[Problem statement]
Give exactly the lines from the one that contains "[00:10:20.16 to 00:10:21.16]" through the end of the entries below, both included; the pictures stay out.

[Material shown]
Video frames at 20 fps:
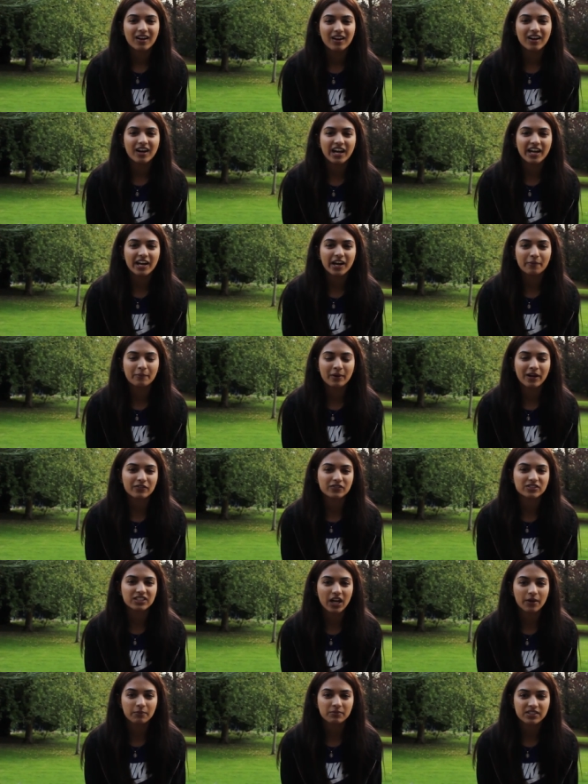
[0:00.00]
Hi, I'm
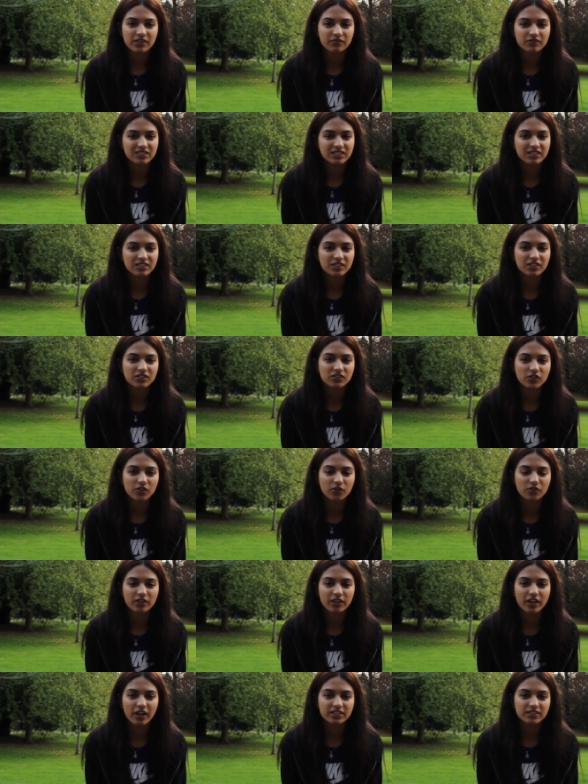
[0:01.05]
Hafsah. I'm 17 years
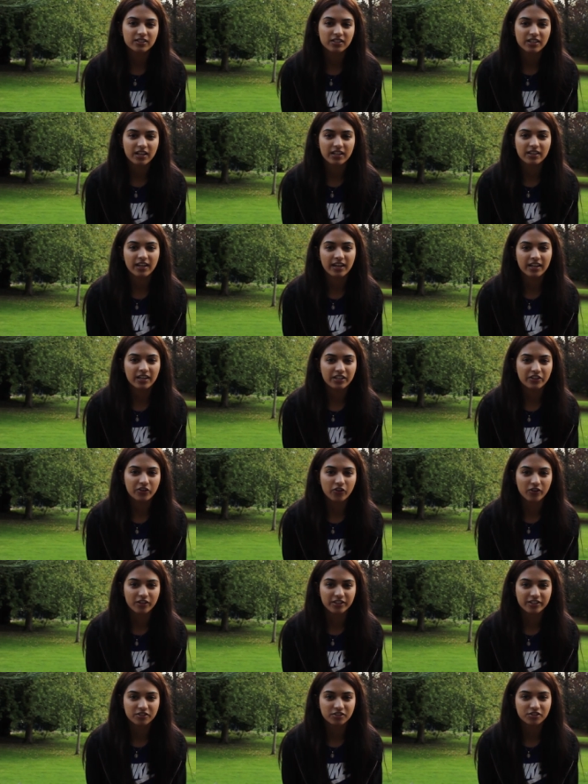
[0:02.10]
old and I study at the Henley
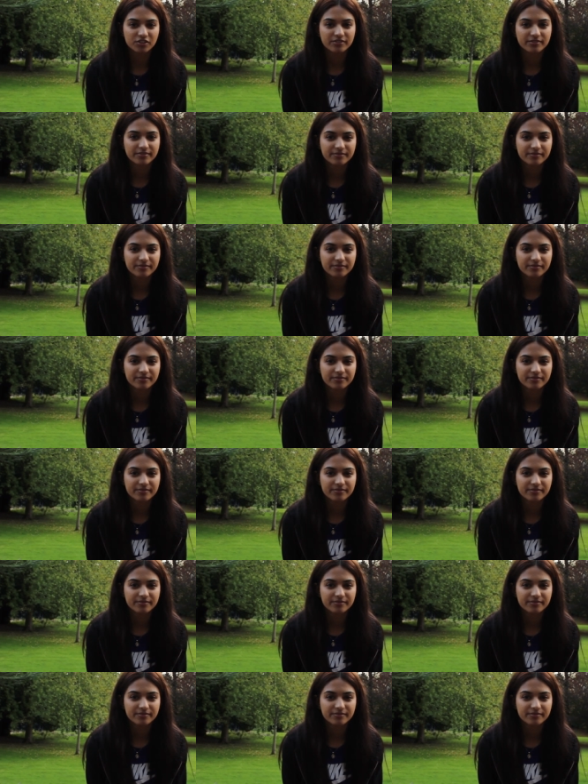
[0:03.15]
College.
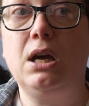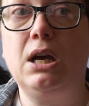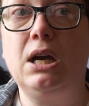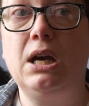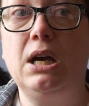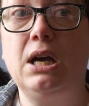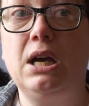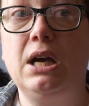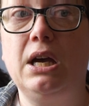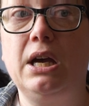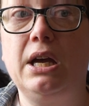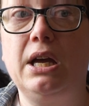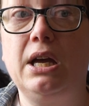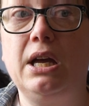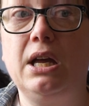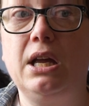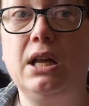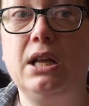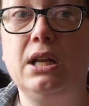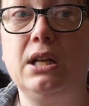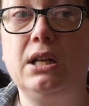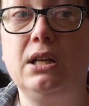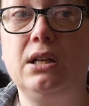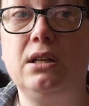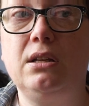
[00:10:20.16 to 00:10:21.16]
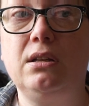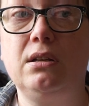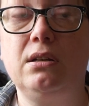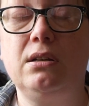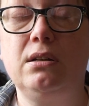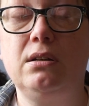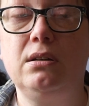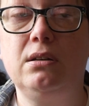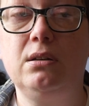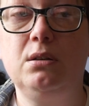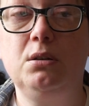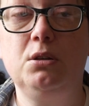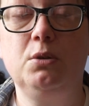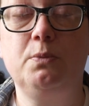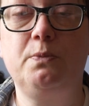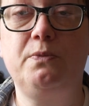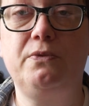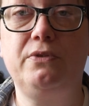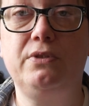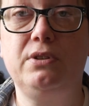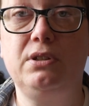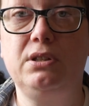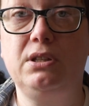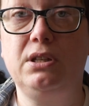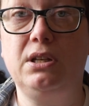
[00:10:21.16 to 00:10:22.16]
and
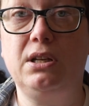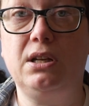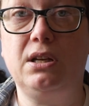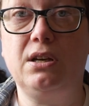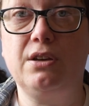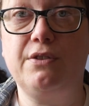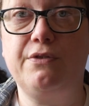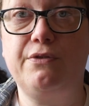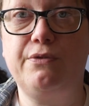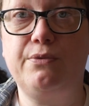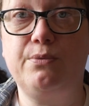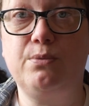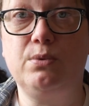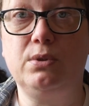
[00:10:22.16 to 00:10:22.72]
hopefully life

[Answer to the problem]
[00:10:20.16 to 00:10:21.16]
[00:10:21.16 to 00:10:22.16]
and
[00:10:22.16 to 00:10:22.72]
hopefully life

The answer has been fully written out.